Istanbul has always been a cultural crossroads. Turks and Greeks, Russians and Armenians; Christians, Muslims, Jews; the Levant, the Balkan, the European; the traditional and the modern. In Serenade for Nadia, Turkish writer and activist Zülfü Livaneli paints a vibrant, if not grimy, portrait of Istanbul in the winter of 2001. Through the smog and traffic, historic architecture and characters’ deeply buried memories serve as reminders of the city’s complicated past. Drab modern buildings have sprung up around the old. The government and broader culture have encouraged modern Turks to forget about their families’ often tragic and diverse pasts. But history — and the pain, understanding, and love it can bring — is never far from the surface.
This fast-paced, emotional novel is the story of narrator Maya Duran’s dive into history: her own, her friends’, and her country’s. The thirty-six-year-old single mother works for the university and her job is to manage visits for guest lecturers. She takes them around town, arranges their schedule, and sometimes dines with them. Eighty-seven-year-old German-American professor Max Wagner is her latest charge and the octogenarian’s visit upends her life. Wagner is returning to Turkey after a fifty-nine-year absence. Though not Jewish himself, he was one of several mostly Jewish German academics the Turkish government agreed to host during World War II, much to Hitler’s chagrin.
For unknown reasons, the local police are following him through Istanbul.

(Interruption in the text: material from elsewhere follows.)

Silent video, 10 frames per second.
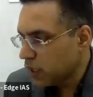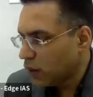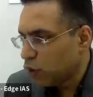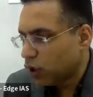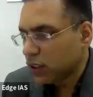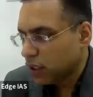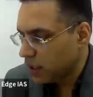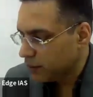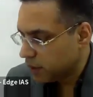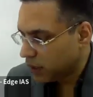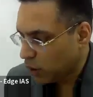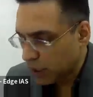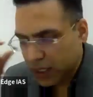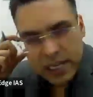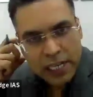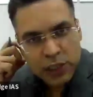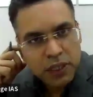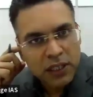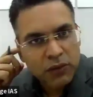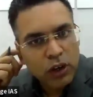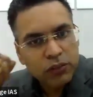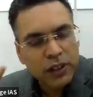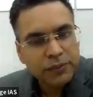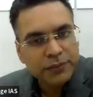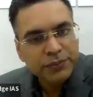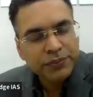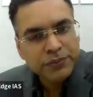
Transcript: how will you award the honest taxpayer, in what way?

Maya and Max immediately bond. One day, he insists on visiting a run-down resort town on the Black Sea in the harsh winter weather. Maya finds him standing on a freezing beach playing the beginning of a haunting song on his violin — a song, she learns, is a serenade for his wife, Nadia. After narrowly avoiding disaster by exposure, Maya becomes determined to understand Max’s mysterious past.

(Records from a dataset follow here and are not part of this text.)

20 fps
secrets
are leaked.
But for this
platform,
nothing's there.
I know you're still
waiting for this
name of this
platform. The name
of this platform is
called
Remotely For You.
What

Her sleuthing helps her reconnect with her teenage son, who uses his internet savvy to aid in her research. Unfortunately, it also attracts negative attention from the authorities, her boss, and her brother, who is a high-ranking officer in the army. Maya draws on unknown reserves of strength and self-possession to continue her journey in the face of frightening bureaucracy.
Along the way, she discovers deeply buried family secrets and learns about the tragedy of the Struma, the 1942 sinking of a ship filled with Jewish refugees. She comes to understand how deeply our identities are tied with the past, even if we don’t know it. There is no glossing over our histories. For Maya, Max, and the numerous other intriguing characters in this moving novel, the truth will always come out. For Livaneli, that’s the only way any of us can make sense of our lives.